Experiment on gender balance and genre
This subfolder contains scripts and data used to explore the question of whether changes in gender balance in fiction can be explained by fluctuations in the amount of "genre fiction" in our collection.
We explored this question only in a quick and loose way, to see if there was some grossly visible pattern. The short answer: no, there wasn't. But that negative result shouldn't be over-interpreted. There's not a whole lot of fiction explicitly tagged by genre in HathiTrust before the 1990s. Part of the reason is that genre tagging was done by different people, across a long span of time; we know that volumes published before 1960 are less likely to have been tagged by genre.
Also the concept of "genre fiction" is itself very unstable. Arguably, all forms of fiction are "genre fiction" in the sense that they belong to some genre. But in this subfolder we've worked provisionally with a definition that we take as loosely equivalent to the popular sense of the term, which is,
That a work of genre fiction is any volume tagged by catalogers with one of the following terms:
genrecats = ['suspense', 'adventure', 'western', 'mystery', 'detective', 'science fiction', 'fantasy', 'horror', 'gothic', 'romance', 'pulp']
"Mystery" is the largest of those categories. But there's not a whole lot of any kind of "genre fiction" in the HathiTrust collection before 1990.
Since we're talking about less than 5% of the corpus before 1960, it's unlikely that genre fiction by itself could be responsible for the declining prominence of women in fiction 1860-1970. (Unless a whole lot of volumes were mistakenly left untagged — and visual inspection suggests that the error, while large, isn't large enough to make that sort of difference.)
But, for whatever it's worth, here's the gender balance in genre fiction compared to the rest of the collection.
The blue-green line there represents the fraction of characterization devoted to women in volumes not tagged with any of the genre categories we defined as "genre fiction." The orange line represents the gender balance in "genre fiction."
The sparse data before 1960 makes it difficult to interpret details here. But we can say, generally, that genre fiction (as defined here, and drawn from university libraries) tends to be more biased toward male characters across the twentieth-century timeline we examined.
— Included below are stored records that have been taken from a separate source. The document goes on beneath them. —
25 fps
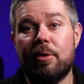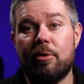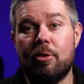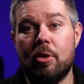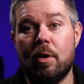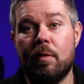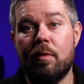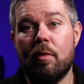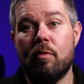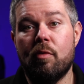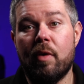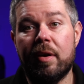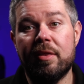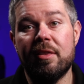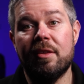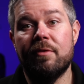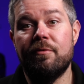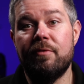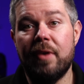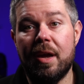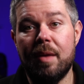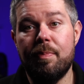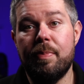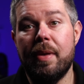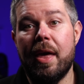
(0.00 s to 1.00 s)
server runs a
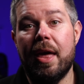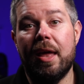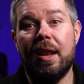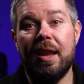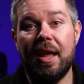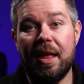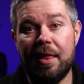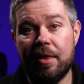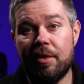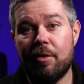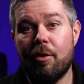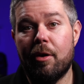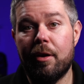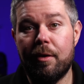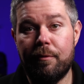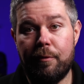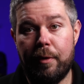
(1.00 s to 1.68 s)
VPN inside a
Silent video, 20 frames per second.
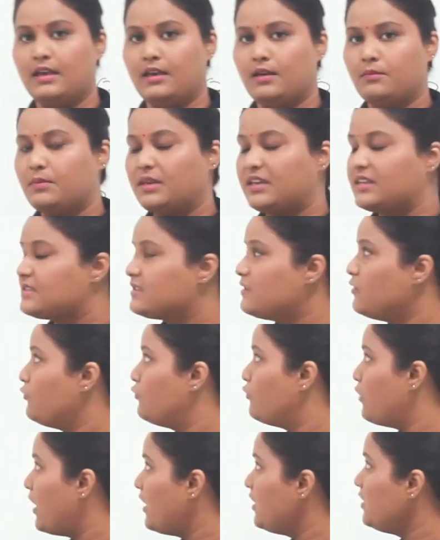because the
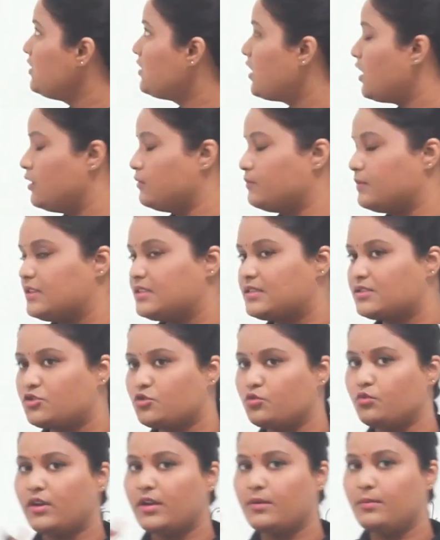one term is
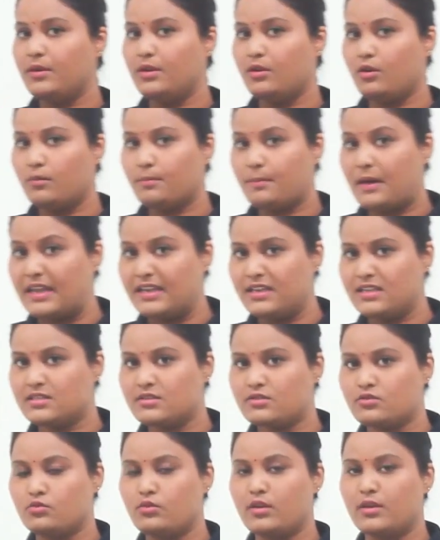2ab or
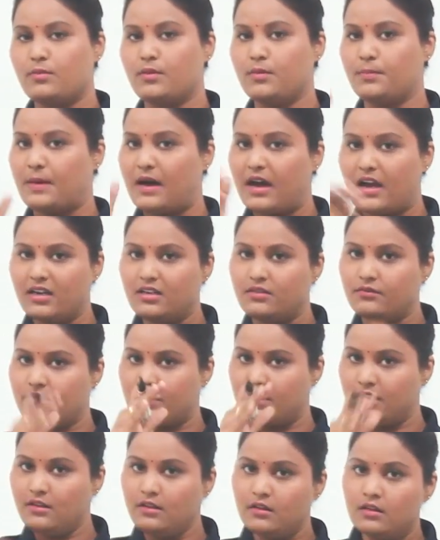minus 2ab part
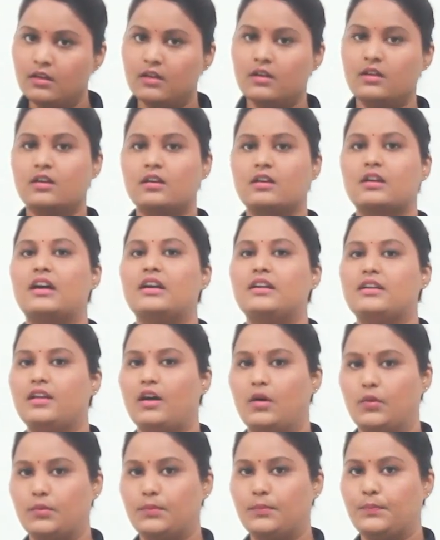will cut
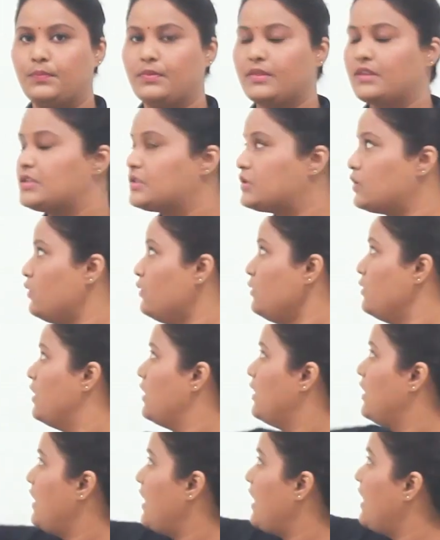down. So
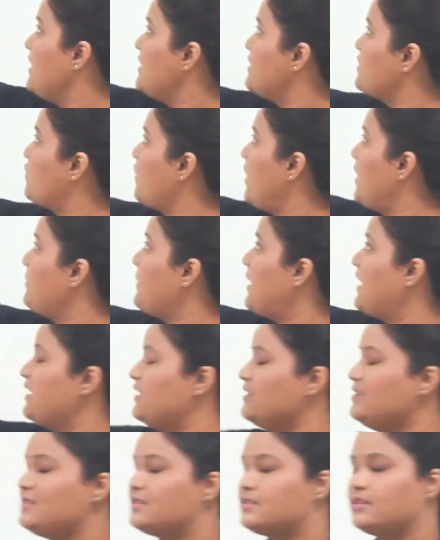a square
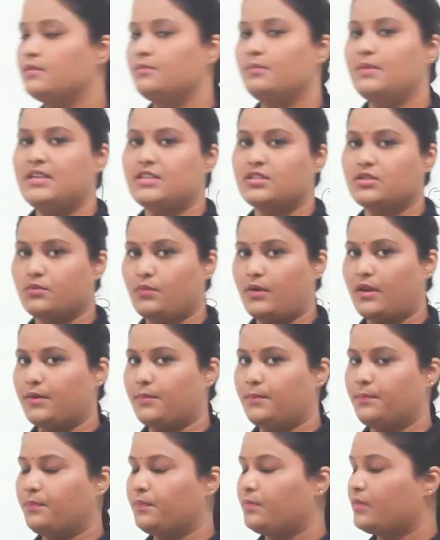minus b square.
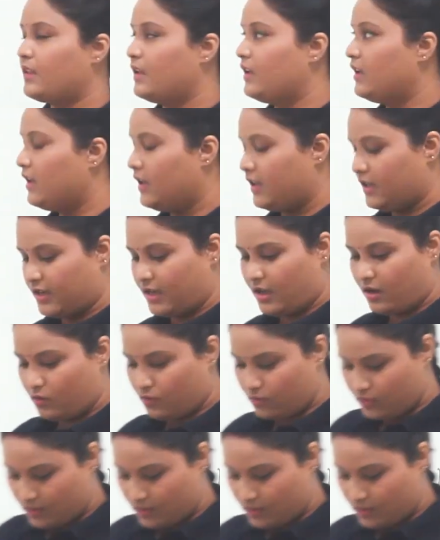Now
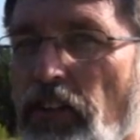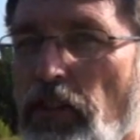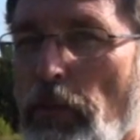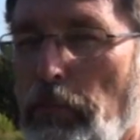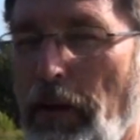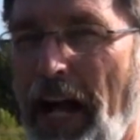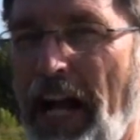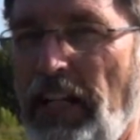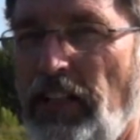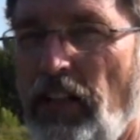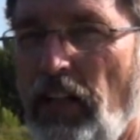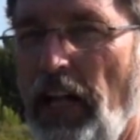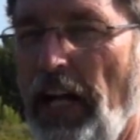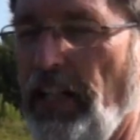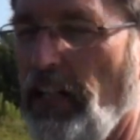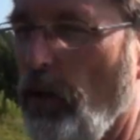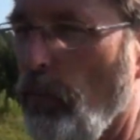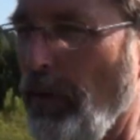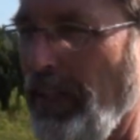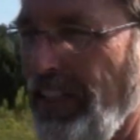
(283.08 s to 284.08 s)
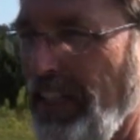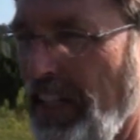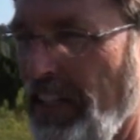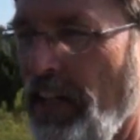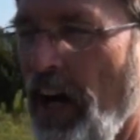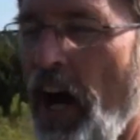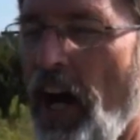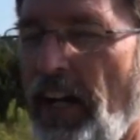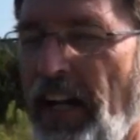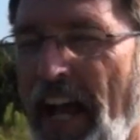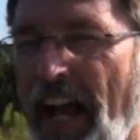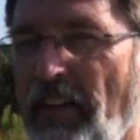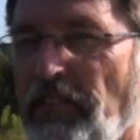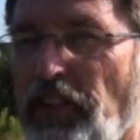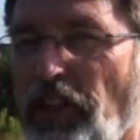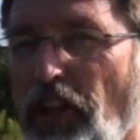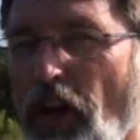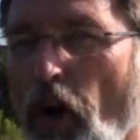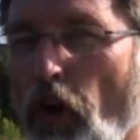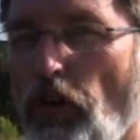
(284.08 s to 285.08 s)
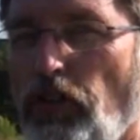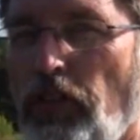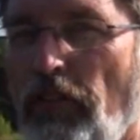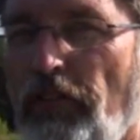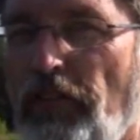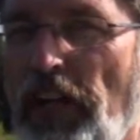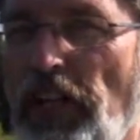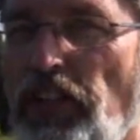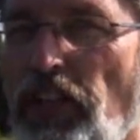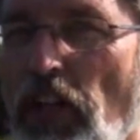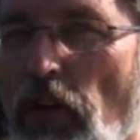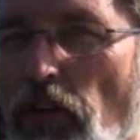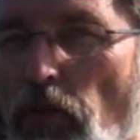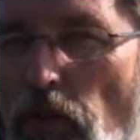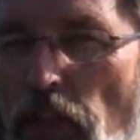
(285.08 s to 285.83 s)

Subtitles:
that's a bass lake that we did not have to cull sufficient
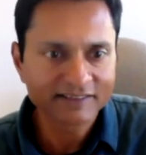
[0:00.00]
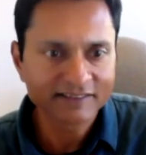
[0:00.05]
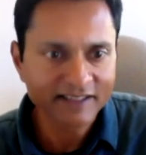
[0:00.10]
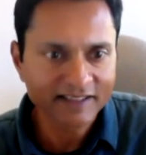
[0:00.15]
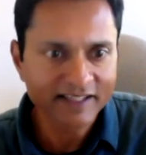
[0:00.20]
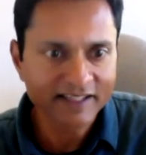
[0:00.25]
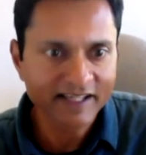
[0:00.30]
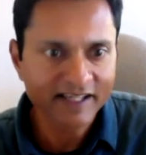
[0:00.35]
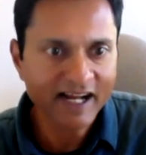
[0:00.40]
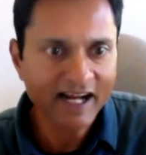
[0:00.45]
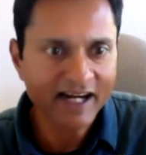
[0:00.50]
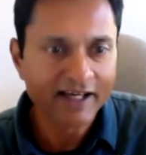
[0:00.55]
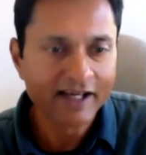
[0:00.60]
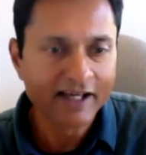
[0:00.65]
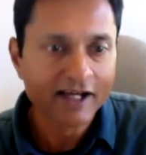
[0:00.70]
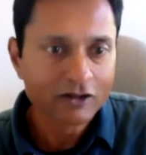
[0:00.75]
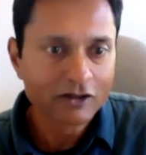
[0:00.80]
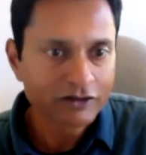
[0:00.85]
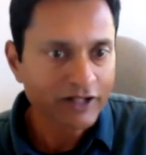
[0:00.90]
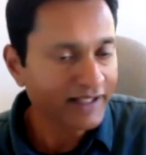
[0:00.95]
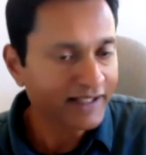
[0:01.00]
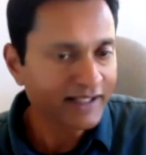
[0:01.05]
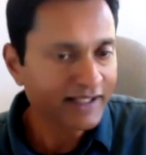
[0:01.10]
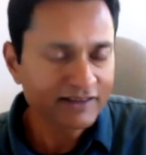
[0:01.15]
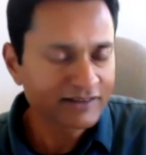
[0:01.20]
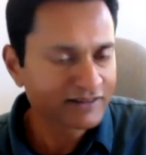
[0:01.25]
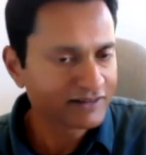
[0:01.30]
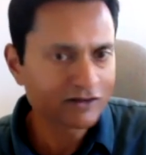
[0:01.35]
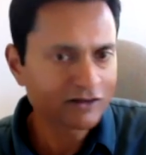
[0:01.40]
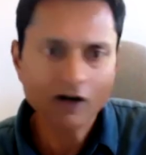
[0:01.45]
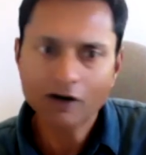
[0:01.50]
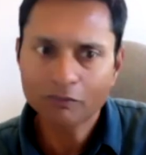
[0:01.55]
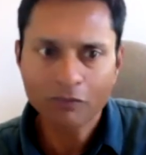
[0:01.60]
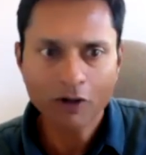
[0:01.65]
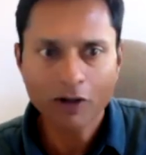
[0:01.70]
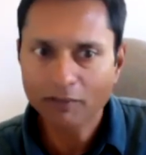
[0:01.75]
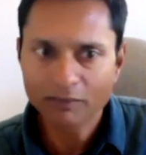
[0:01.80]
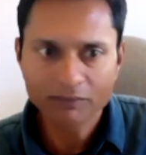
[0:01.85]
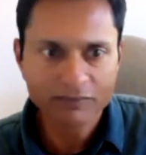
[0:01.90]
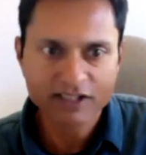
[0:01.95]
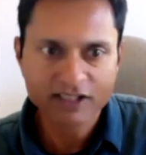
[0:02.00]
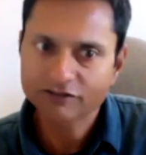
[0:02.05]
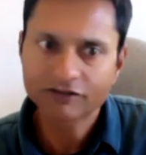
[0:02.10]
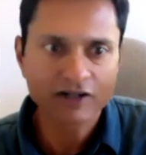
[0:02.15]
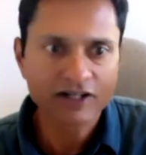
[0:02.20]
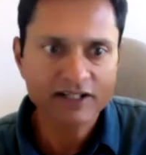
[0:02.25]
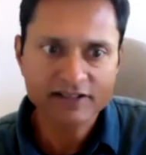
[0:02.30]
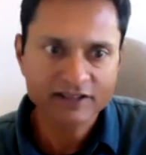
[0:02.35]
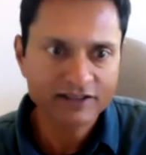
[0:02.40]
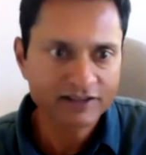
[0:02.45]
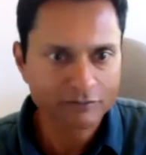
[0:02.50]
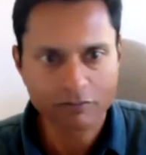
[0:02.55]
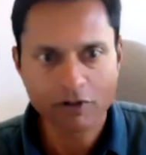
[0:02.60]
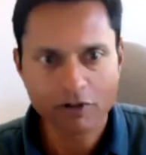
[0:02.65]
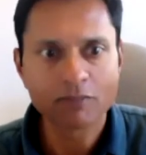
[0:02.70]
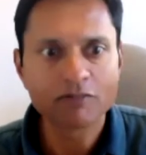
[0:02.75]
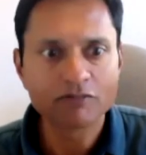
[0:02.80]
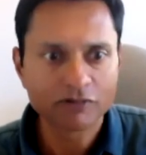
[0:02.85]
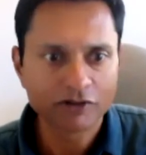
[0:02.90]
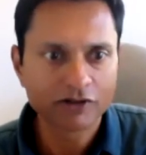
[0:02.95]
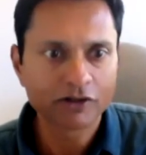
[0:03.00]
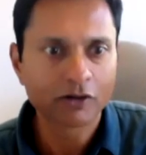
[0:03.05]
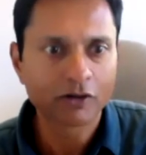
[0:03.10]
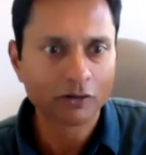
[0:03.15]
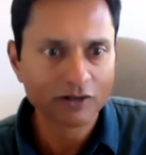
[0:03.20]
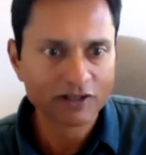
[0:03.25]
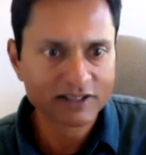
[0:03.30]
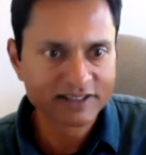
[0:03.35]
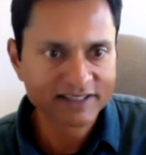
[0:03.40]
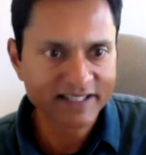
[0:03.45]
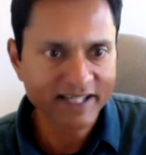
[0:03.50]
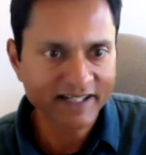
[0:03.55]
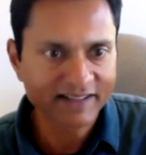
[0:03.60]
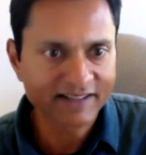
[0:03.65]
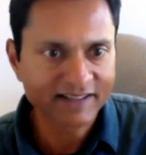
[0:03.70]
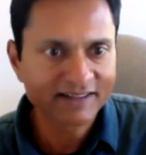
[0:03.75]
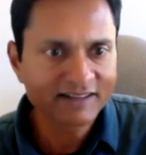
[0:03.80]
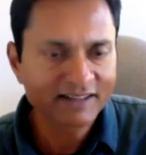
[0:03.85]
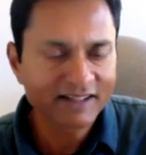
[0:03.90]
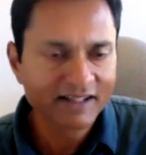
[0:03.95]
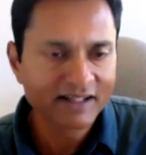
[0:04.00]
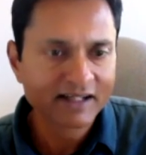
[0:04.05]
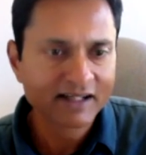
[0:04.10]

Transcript: that they're So I think this is not a problem just for us; it's a problem for the whole sector.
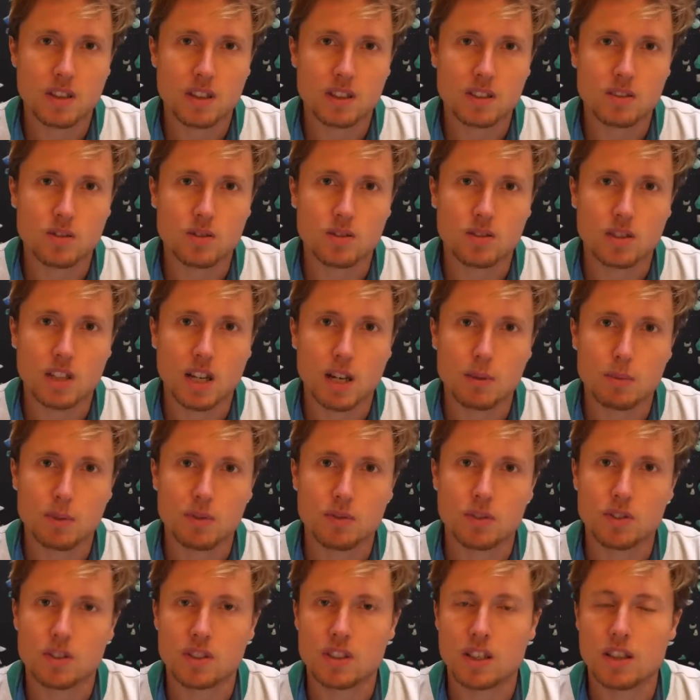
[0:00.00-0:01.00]
thanks to Scarpa
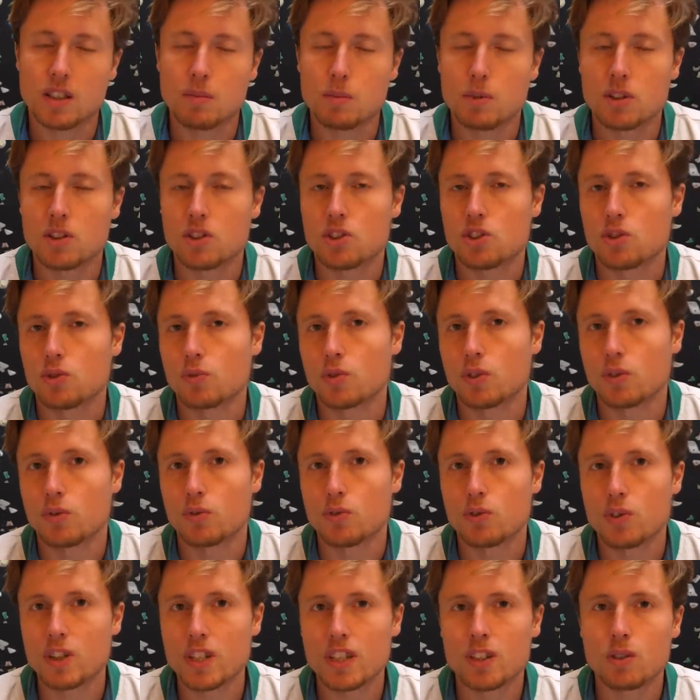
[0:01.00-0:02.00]
for sending me this shoe for
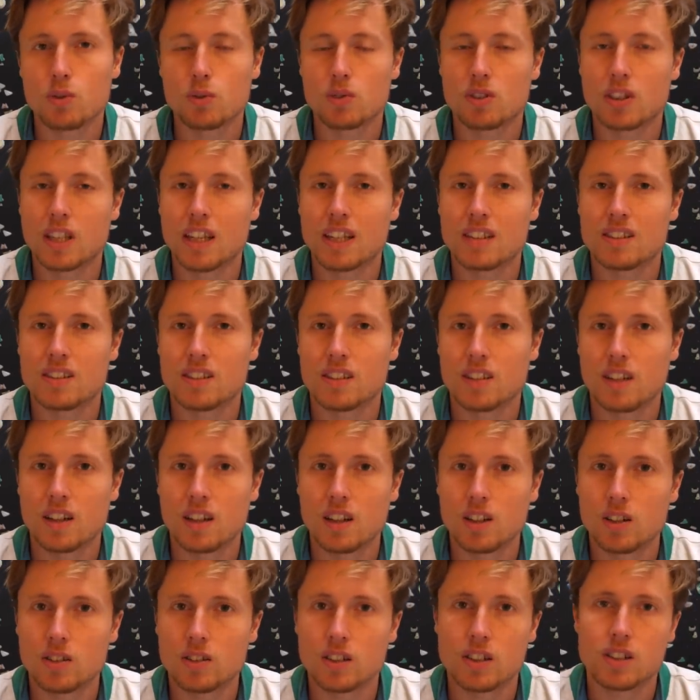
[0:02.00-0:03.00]
free to test it
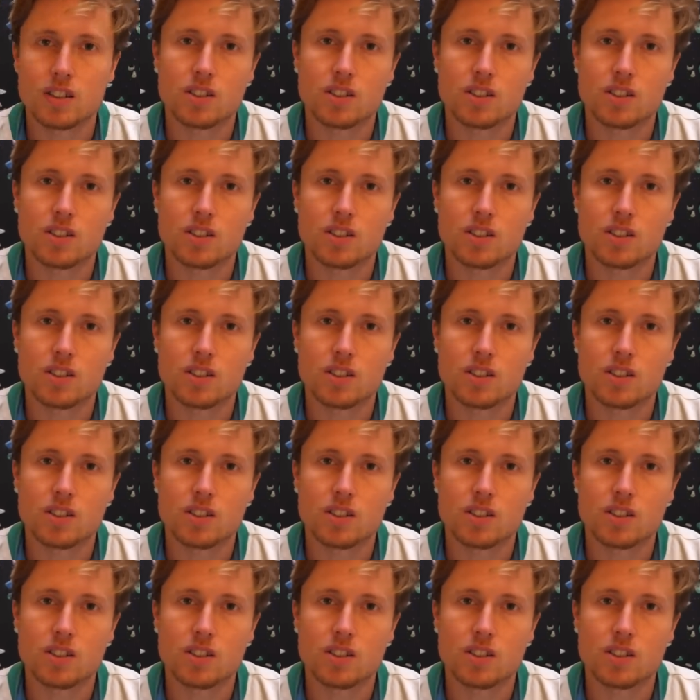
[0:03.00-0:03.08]
out.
However, the diachronic changes in genre fiction are not, at first glance, dramatically different from changes in the rest of the corpus.
So, in short, the data is sparse, categories are hard to define, and our sample is not absolutely stable across time. But we can say at least that we didn't find any evidence that would force us to reject the null hypothesis here: which is that there's no particularly strong causal relationship between "the rise of genre fiction" and changes in the gender balance of 20c fiction.
It remains quite possible that something subtler is happening. The masculinist tropes of suspense and adventure fiction might have pervaded the whole dataset — through writers like Joseph Conrad and Ernest Hemingway — in a way that wouldn't become visible explicitly as "genre fiction."